DATA FOR REVIEW:
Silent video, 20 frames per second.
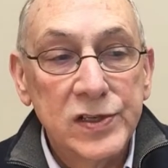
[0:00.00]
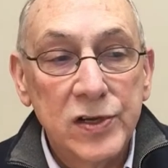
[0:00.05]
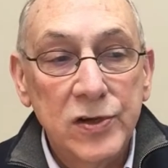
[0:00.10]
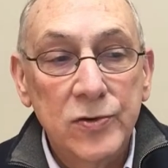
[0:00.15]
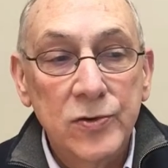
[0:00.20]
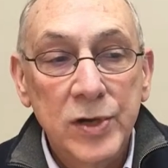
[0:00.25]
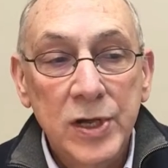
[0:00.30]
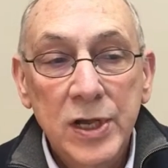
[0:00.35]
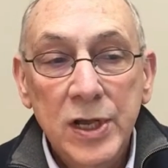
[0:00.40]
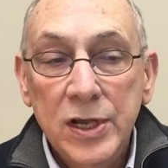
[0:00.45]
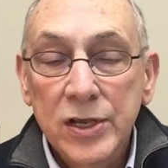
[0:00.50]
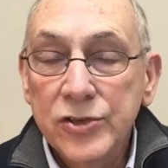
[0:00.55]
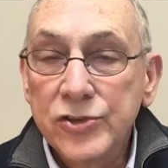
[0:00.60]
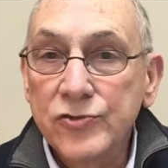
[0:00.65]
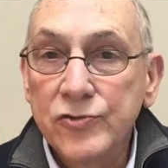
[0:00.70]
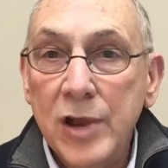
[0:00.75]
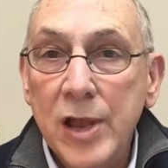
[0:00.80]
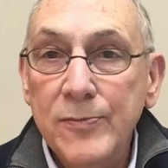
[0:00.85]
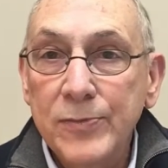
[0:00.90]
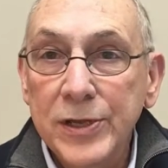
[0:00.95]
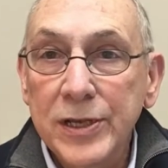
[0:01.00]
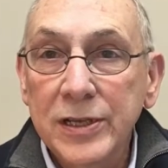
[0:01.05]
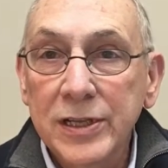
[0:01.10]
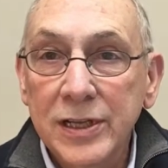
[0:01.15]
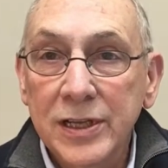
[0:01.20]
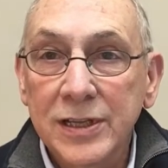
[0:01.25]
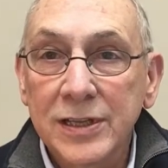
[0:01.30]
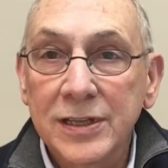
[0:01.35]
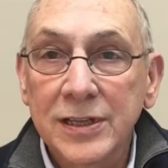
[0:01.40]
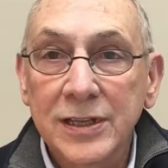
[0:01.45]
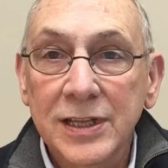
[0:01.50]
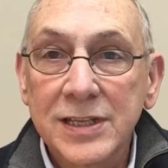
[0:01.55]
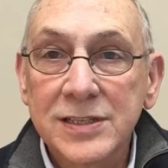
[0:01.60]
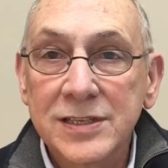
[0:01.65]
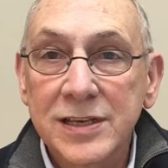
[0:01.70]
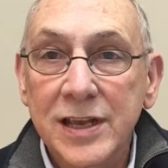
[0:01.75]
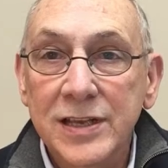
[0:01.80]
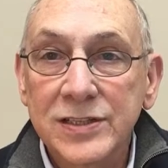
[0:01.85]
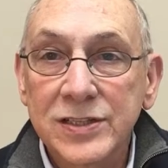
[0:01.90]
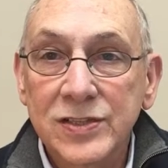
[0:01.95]
So strap in and
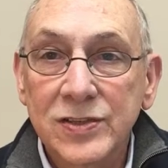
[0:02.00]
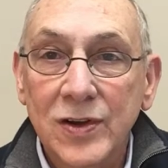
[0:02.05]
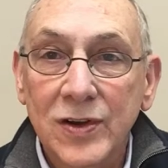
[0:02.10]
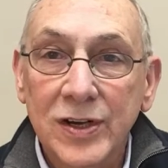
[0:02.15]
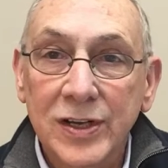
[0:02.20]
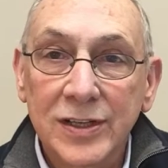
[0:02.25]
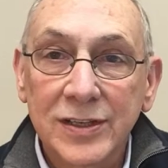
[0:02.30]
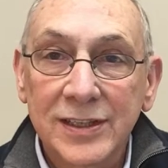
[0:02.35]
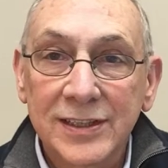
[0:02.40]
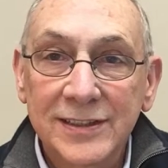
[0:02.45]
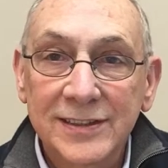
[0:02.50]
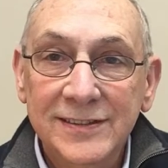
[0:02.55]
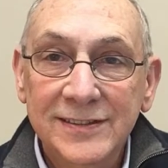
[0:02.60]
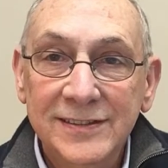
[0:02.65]
let's get started.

YOUR TASK:
Only an exact, picture-free copy of the entries counts as the answer.

SOLVED EXERCISE:
Silent video, 20 frames per second.
[0:00.00]
[0:00.05]
[0:00.10]
[0:00.15]
[0:00.20]
[0:00.25]
[0:00.30]
[0:00.35]
[0:00.40]
[0:00.45]
[0:00.50]
[0:00.55]
[0:00.60]
[0:00.65]
[0:00.70]
[0:00.75]
[0:00.80]
[0:00.85]
[0:00.90]
[0:00.95]
[0:01.00]
[0:01.05]
[0:01.10]
[0:01.15]
[0:01.20]
[0:01.25]
[0:01.30]
[0:01.35]
[0:01.40]
[0:01.45]
[0:01.50]
[0:01.55]
[0:01.60]
[0:01.65]
[0:01.70]
[0:01.75]
[0:01.80]
[0:01.85]
[0:01.90]
[0:01.95]
So strap in and
[0:02.00]
[0:02.05]
[0:02.10]
[0:02.15]
[0:02.20]
[0:02.25]
[0:02.30]
[0:02.35]
[0:02.40]
[0:02.45]
[0:02.50]
[0:02.55]
[0:02.60]
[0:02.65]
let's get started.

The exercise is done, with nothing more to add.